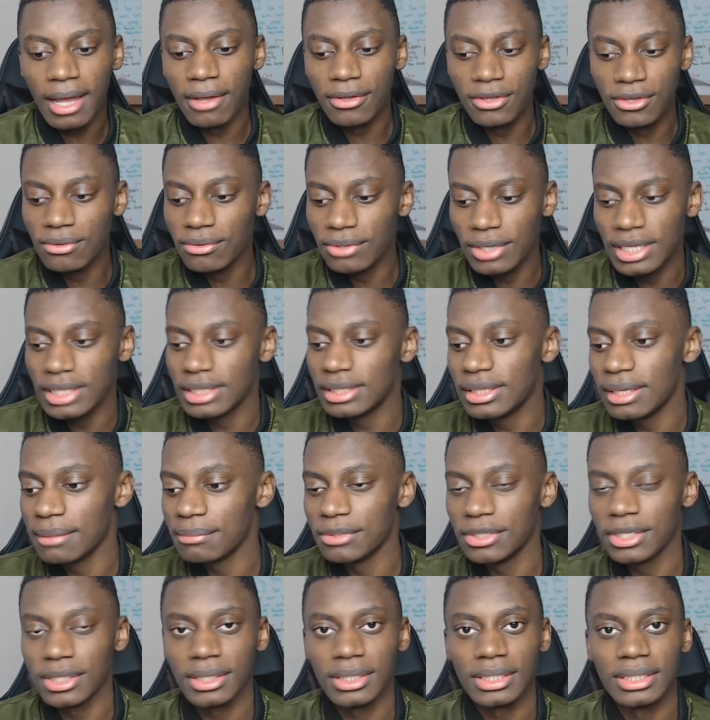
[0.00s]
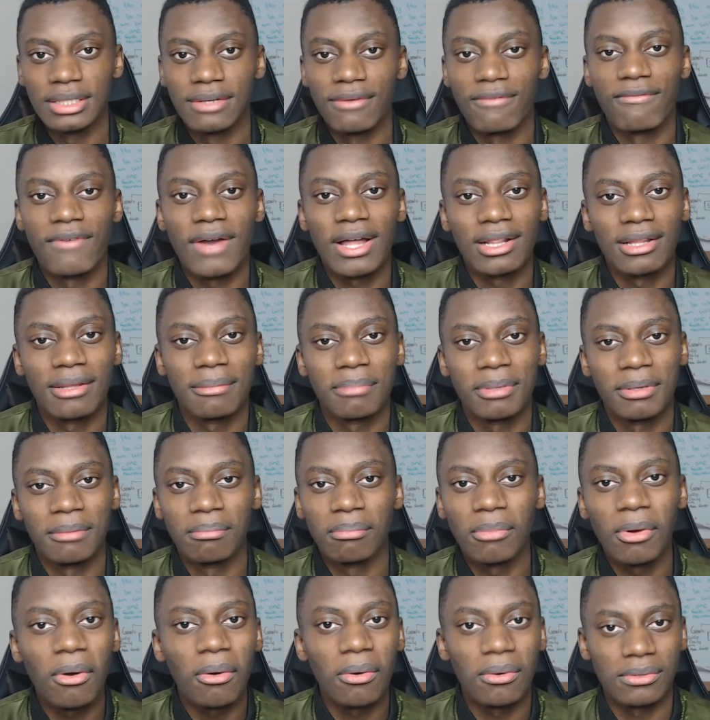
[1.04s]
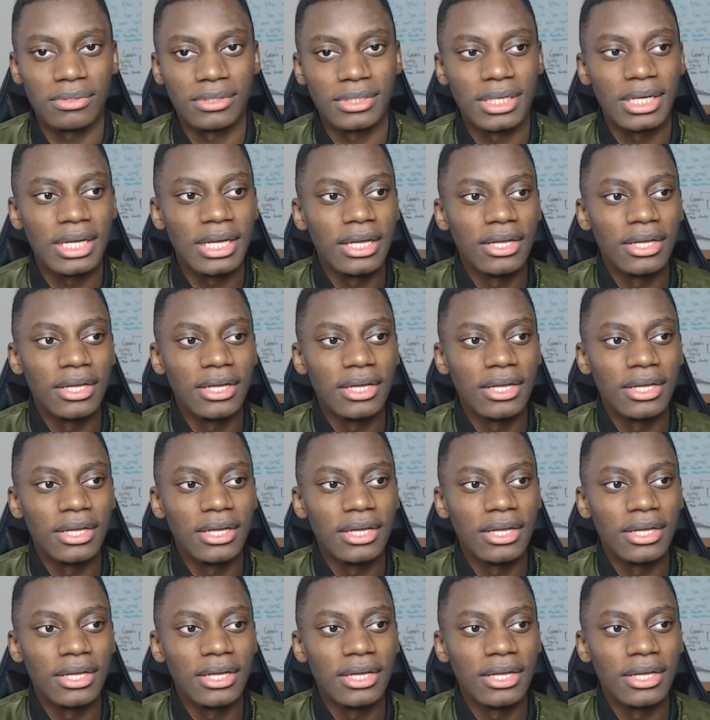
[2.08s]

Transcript: You need them to develop and mold.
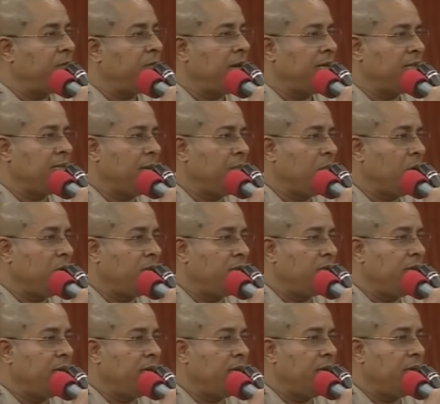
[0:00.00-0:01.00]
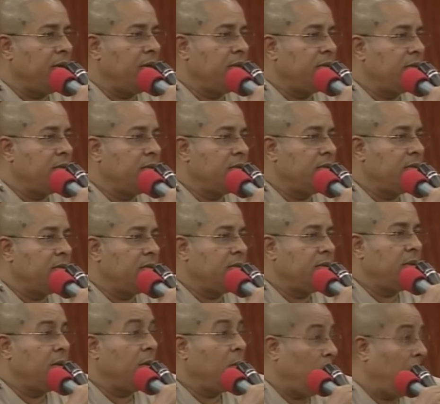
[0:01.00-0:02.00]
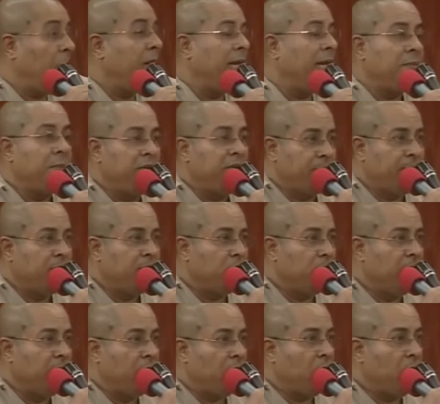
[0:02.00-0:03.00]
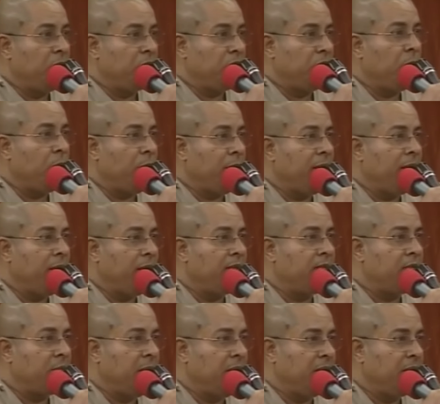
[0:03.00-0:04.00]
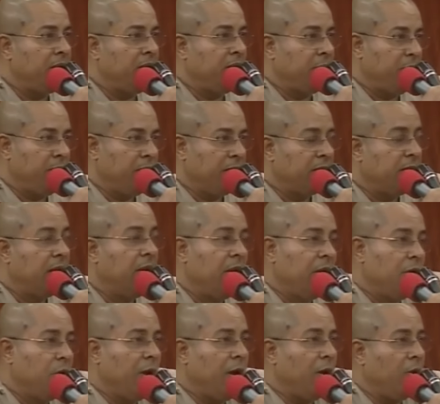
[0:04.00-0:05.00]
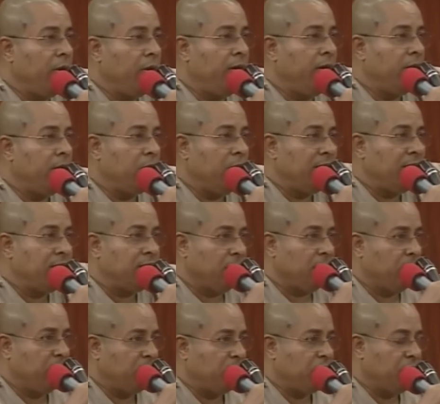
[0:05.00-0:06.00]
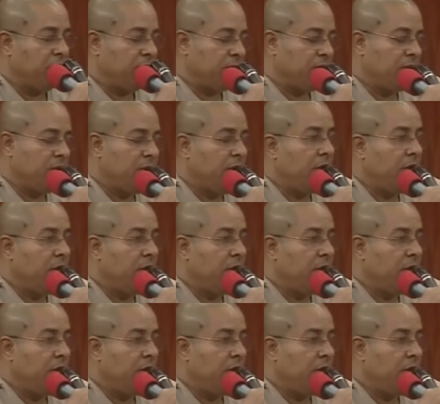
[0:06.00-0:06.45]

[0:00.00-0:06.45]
far as I'm concerned, let me speak to the commission when it's my turn, please. You are only here to answer questions.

YOUR ASSIGNMENT>
Pictures aside, repeat every line of the data above exactly.

RESULT OF THIS TASK>
[0.00s]
[1.04s]
[2.08s]

Transcript: You need them to develop and mold.
[0:00.00-0:01.00]
[0:01.00-0:02.00]
[0:02.00-0:03.00]
[0:03.00-0:04.00]
[0:04.00-0:05.00]
[0:05.00-0:06.00]
[0:06.00-0:06.45]

[0:00.00-0:06.45]
far as I'm concerned, let me speak to the commission when it's my turn, please. You are only here to answer questions.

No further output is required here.